### The records ###

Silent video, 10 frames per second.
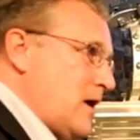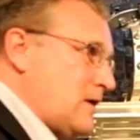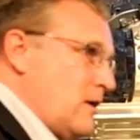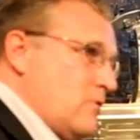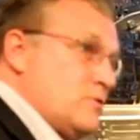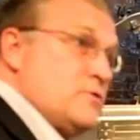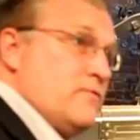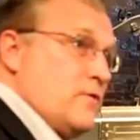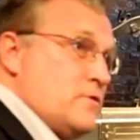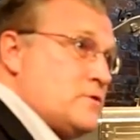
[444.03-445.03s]
shock towers,
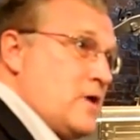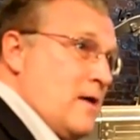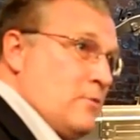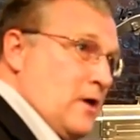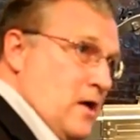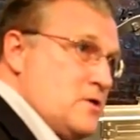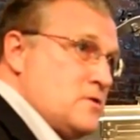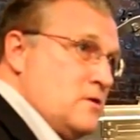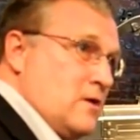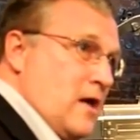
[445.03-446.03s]
the first
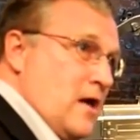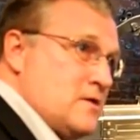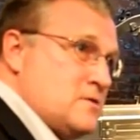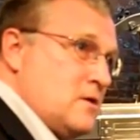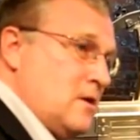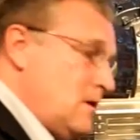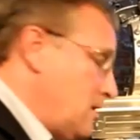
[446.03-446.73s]
application of the cast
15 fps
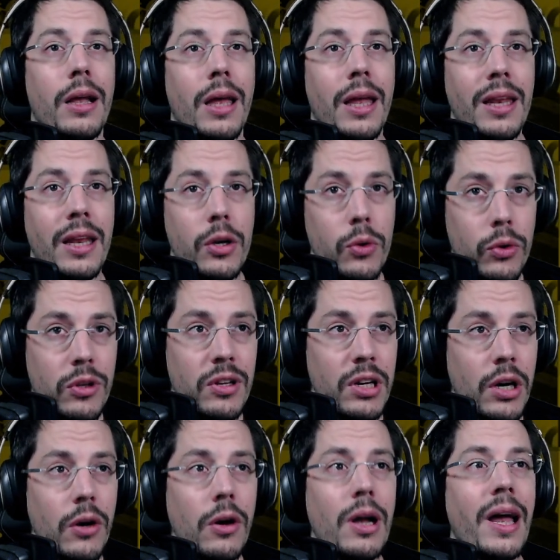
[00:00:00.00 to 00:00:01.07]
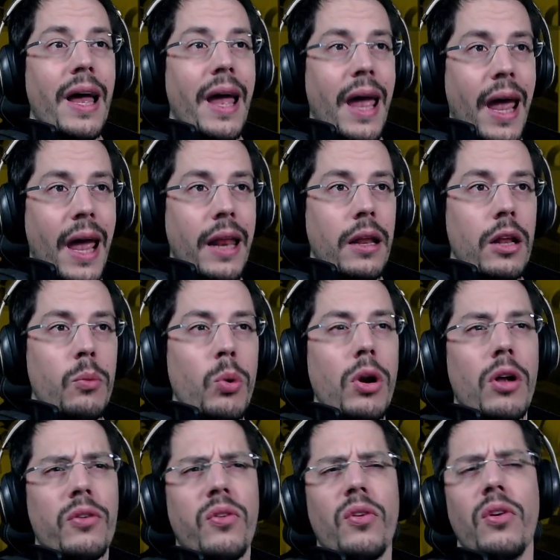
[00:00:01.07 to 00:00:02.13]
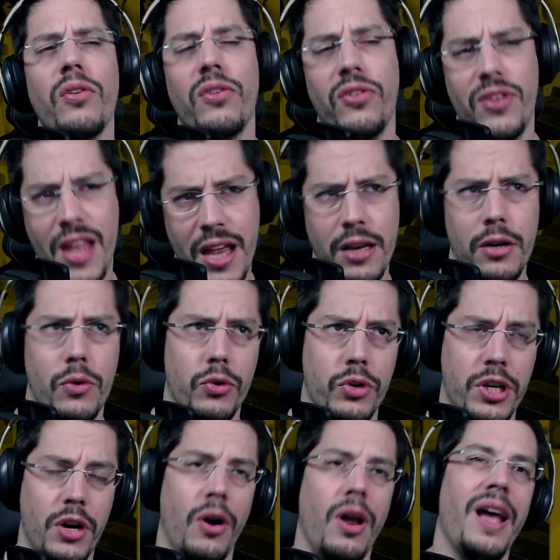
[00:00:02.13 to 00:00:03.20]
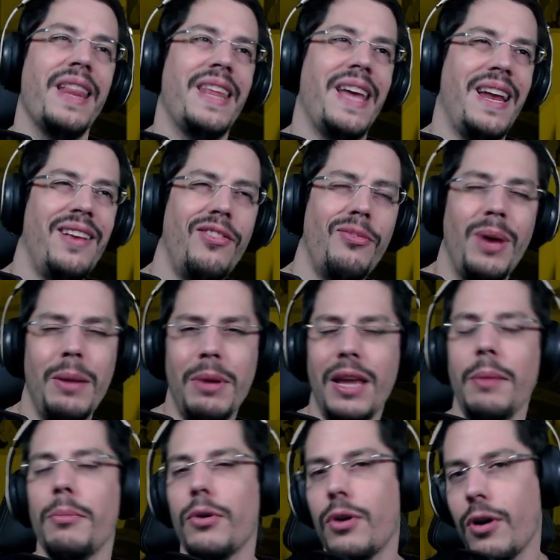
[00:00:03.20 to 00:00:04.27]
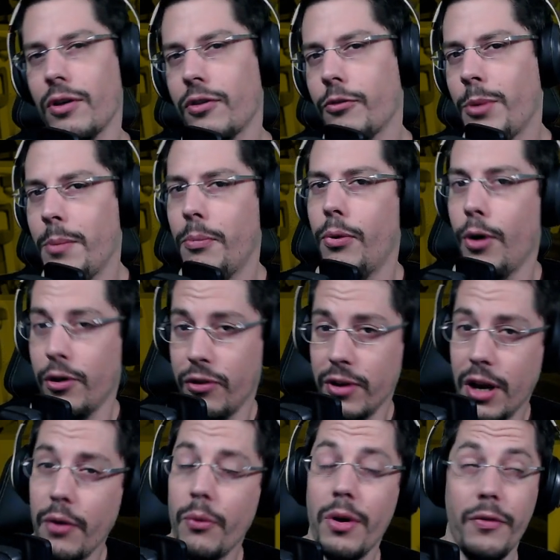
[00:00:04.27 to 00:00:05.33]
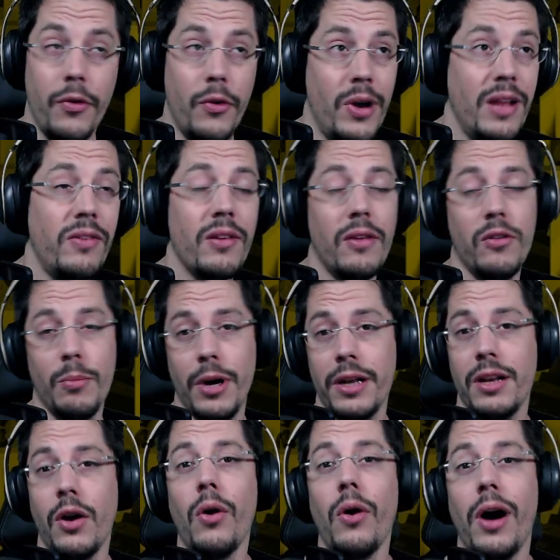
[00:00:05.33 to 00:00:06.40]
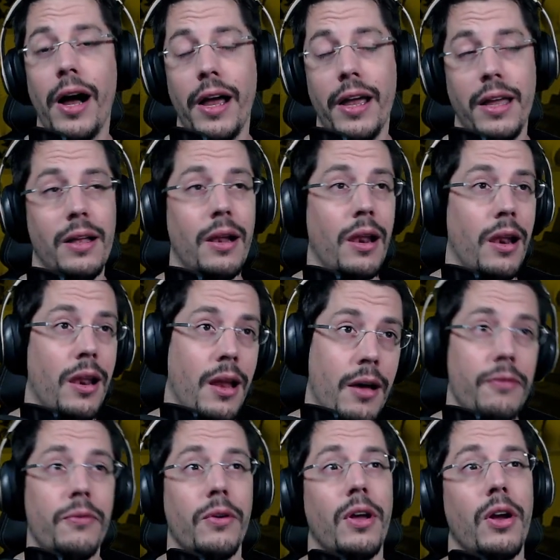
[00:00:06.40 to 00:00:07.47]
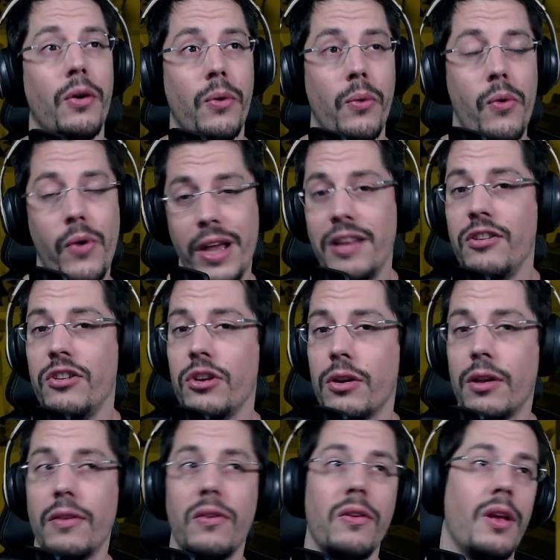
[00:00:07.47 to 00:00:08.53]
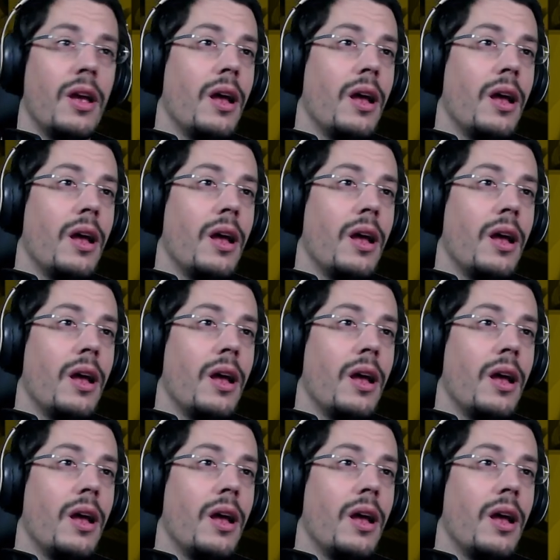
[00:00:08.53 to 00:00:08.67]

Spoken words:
in the good tier, and it will also stay in the good tier. That has maybe because of my personal reference. As you might know, I love ranged units.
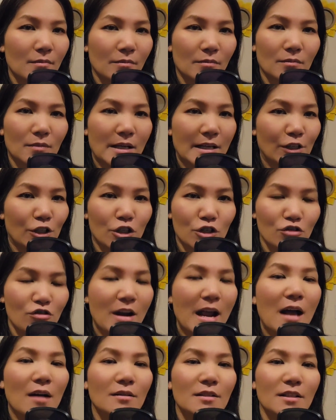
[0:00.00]
his
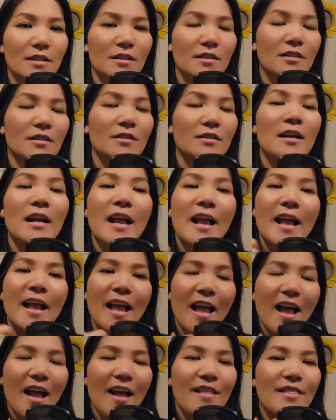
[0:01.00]
trouser.
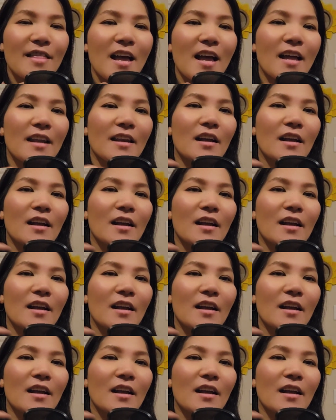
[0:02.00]
And then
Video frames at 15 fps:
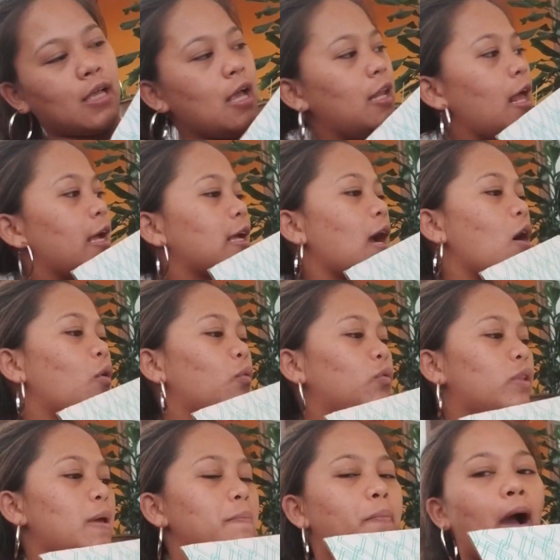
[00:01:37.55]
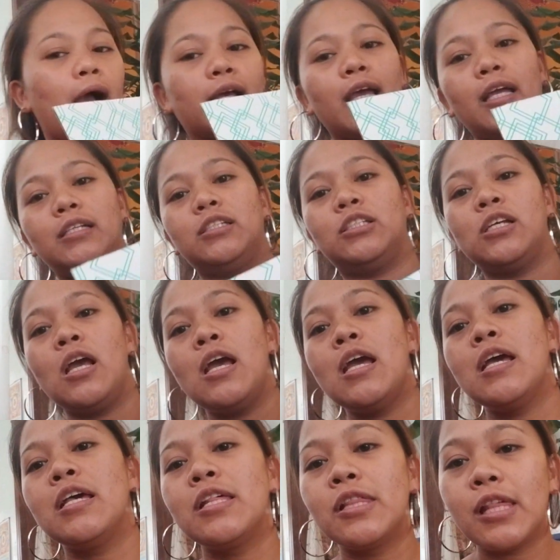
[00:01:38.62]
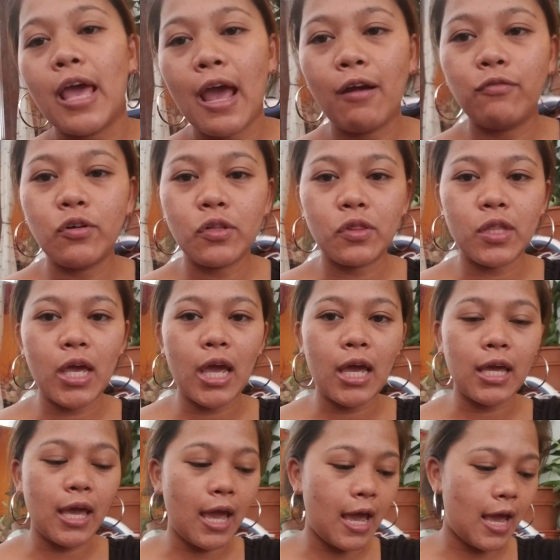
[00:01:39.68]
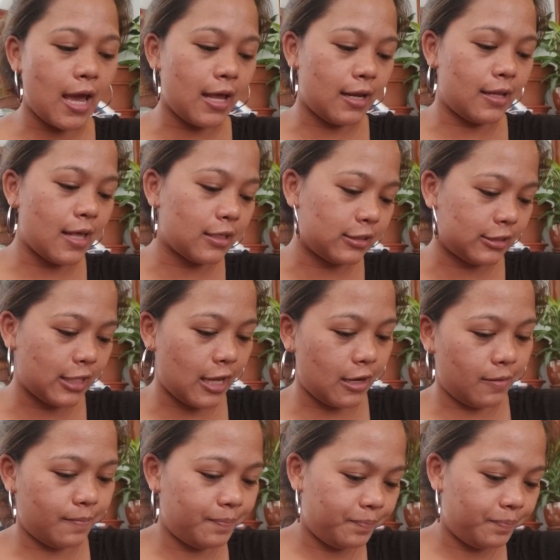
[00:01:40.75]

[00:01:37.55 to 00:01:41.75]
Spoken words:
I like how they package everything, and that's it.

###

[Required work]
Find the line that contains "[00:01:38.62]", then write out that line and each one after it, exactly and with nothing else, through the end of the entries above, without the pictures.

[Exercise response]
[00:01:38.62]
[00:01:39.68]
[00:01:40.75]

[00:01:37.55 to 00:01:41.75]
Spoken words:
I like how they package everything, and that's it.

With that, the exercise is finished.